The main limitation of this study is that the proposed algorithm was not tested on ECGs with extensive noise and artefacts. In these situations, therefore, successful P wave detection cannot be guaranteed. The algorithm seems to be inaccurate when detecting P waves in ECGs with junctional rhythm and AVB III. To provide more comprehensive evaluation of detector performance, it should be tested on more ECGs. However, to the best of our knowledge, there are no other databases suitable for reliable testing of P waves detectors.

Conclusion

This work introduces a new advanced method for P wave detection in ECGs based on a combination of simple phasor transform of the signal and innovative set of decision rules. Involving of unique criteria into the algorithm significantly improved P wave detection during pathological events, which is still a challenging task. The criteria are based on deep knowledge of heart manifestations during both normal and pathological conditions, such as AFIB, PVC, RBBB, etc. The main benefit of the criteria is in accurate definition of searching areas based on information about pathologies present in the current segment. As a result, the algorithm adjusts its parameters in order to eliminate false positive and false negative P waves detections.

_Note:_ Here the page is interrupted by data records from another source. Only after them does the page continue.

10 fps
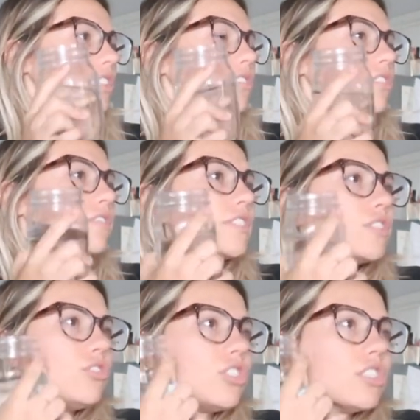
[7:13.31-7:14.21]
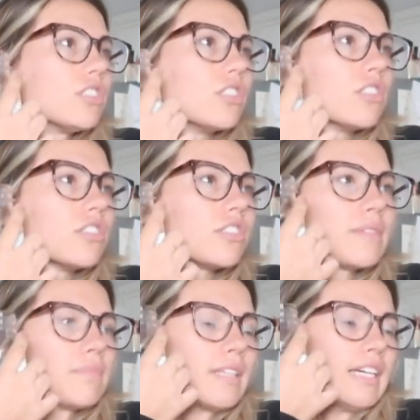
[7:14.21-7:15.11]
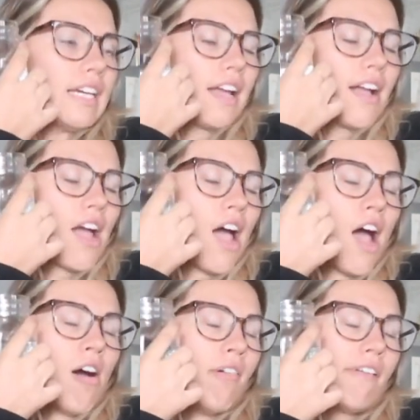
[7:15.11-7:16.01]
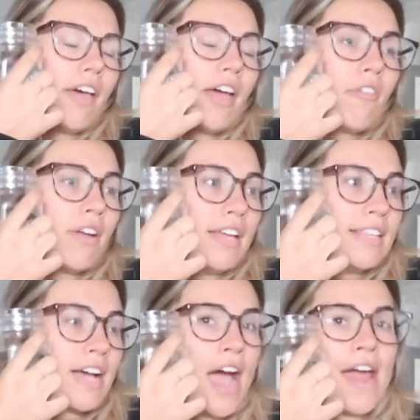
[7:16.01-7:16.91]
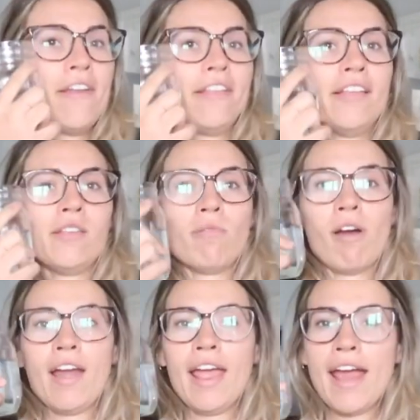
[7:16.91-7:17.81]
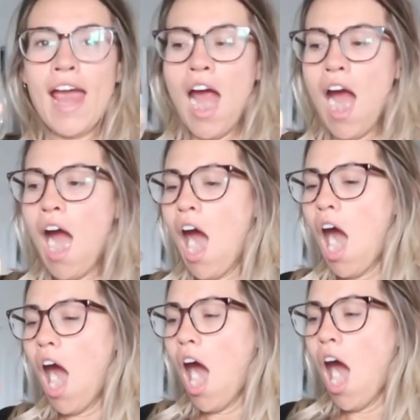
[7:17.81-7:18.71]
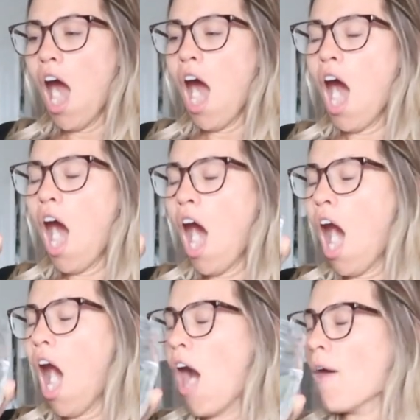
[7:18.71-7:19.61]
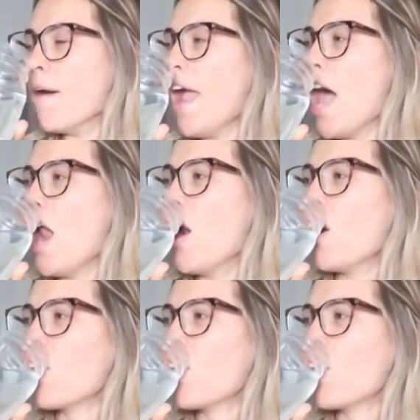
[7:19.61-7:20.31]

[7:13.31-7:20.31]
little devotional or something. I'm feeling really tired this morning. Oh man.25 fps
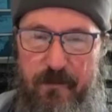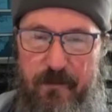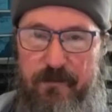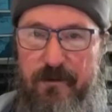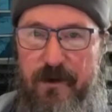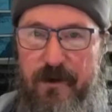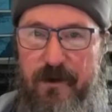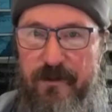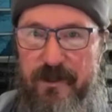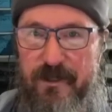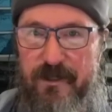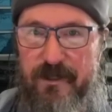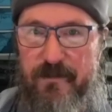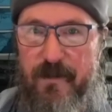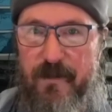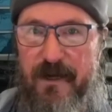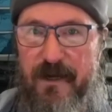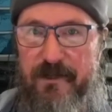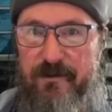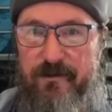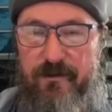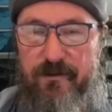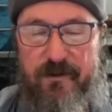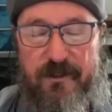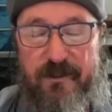run this
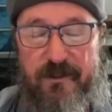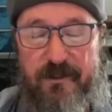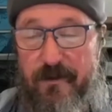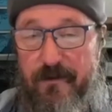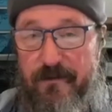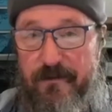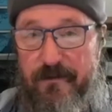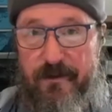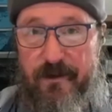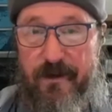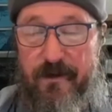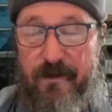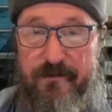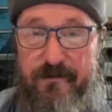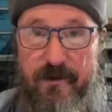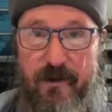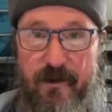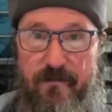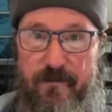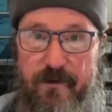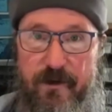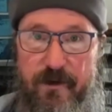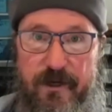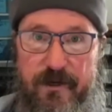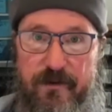module. And, you know, I
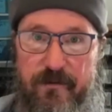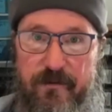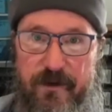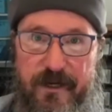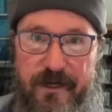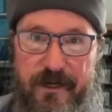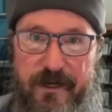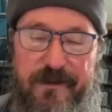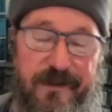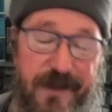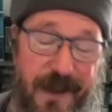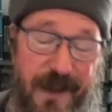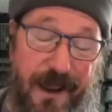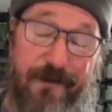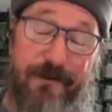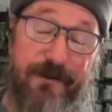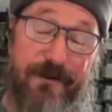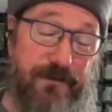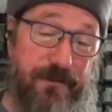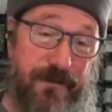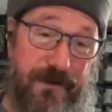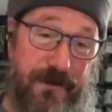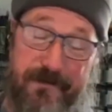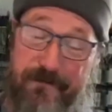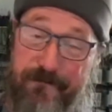was yeah, it was
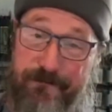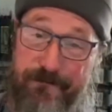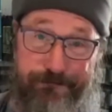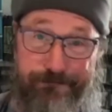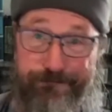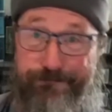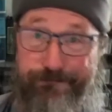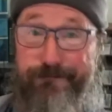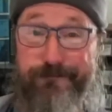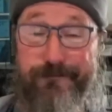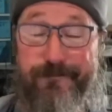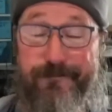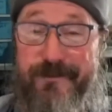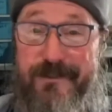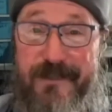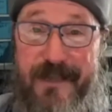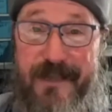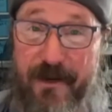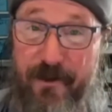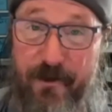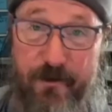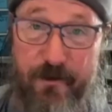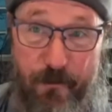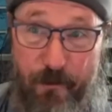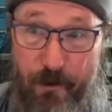pretty, it's
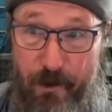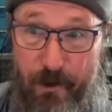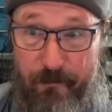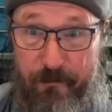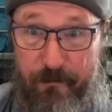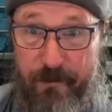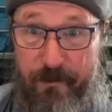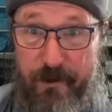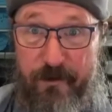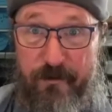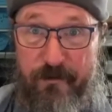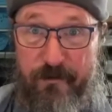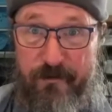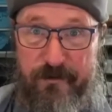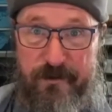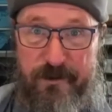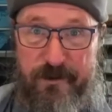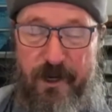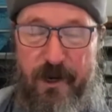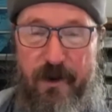kind of cool. Who knew, you know?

Under normal conditions, the algorithm achieves similar results as previously published methods with Se = 98.56% and PP = 99.82% for ECGs from MIT PDB, and Se = 99.23% and PP = 99.12% for ECGs from QTDB. In ECGs with pathological manifestations our algorithm prominently outperforms other approaches, as follows from the comprehensive testing on highly variable datasets from MIT PDB (Se = 96.40%, PP = 91.56%) and BUT PDB (Se = 93.07%, PP = 88.60%). It should be noted, that the latter contains all the known pathologies affecting P waves presence and positions in ECG.

By accurate automatic detection of P waves in ECGs, our method has a potential to improve the diagnostic yield of routine ECG examination and to simplify the daily work of the cardiologists. The method may also improve accuracy of cardiac pathology detection by wearable devices48. The proposed P wave detector represents a huge step towards fully automated systems for ECG analysis and diagnosis of cardiac arrhythmias.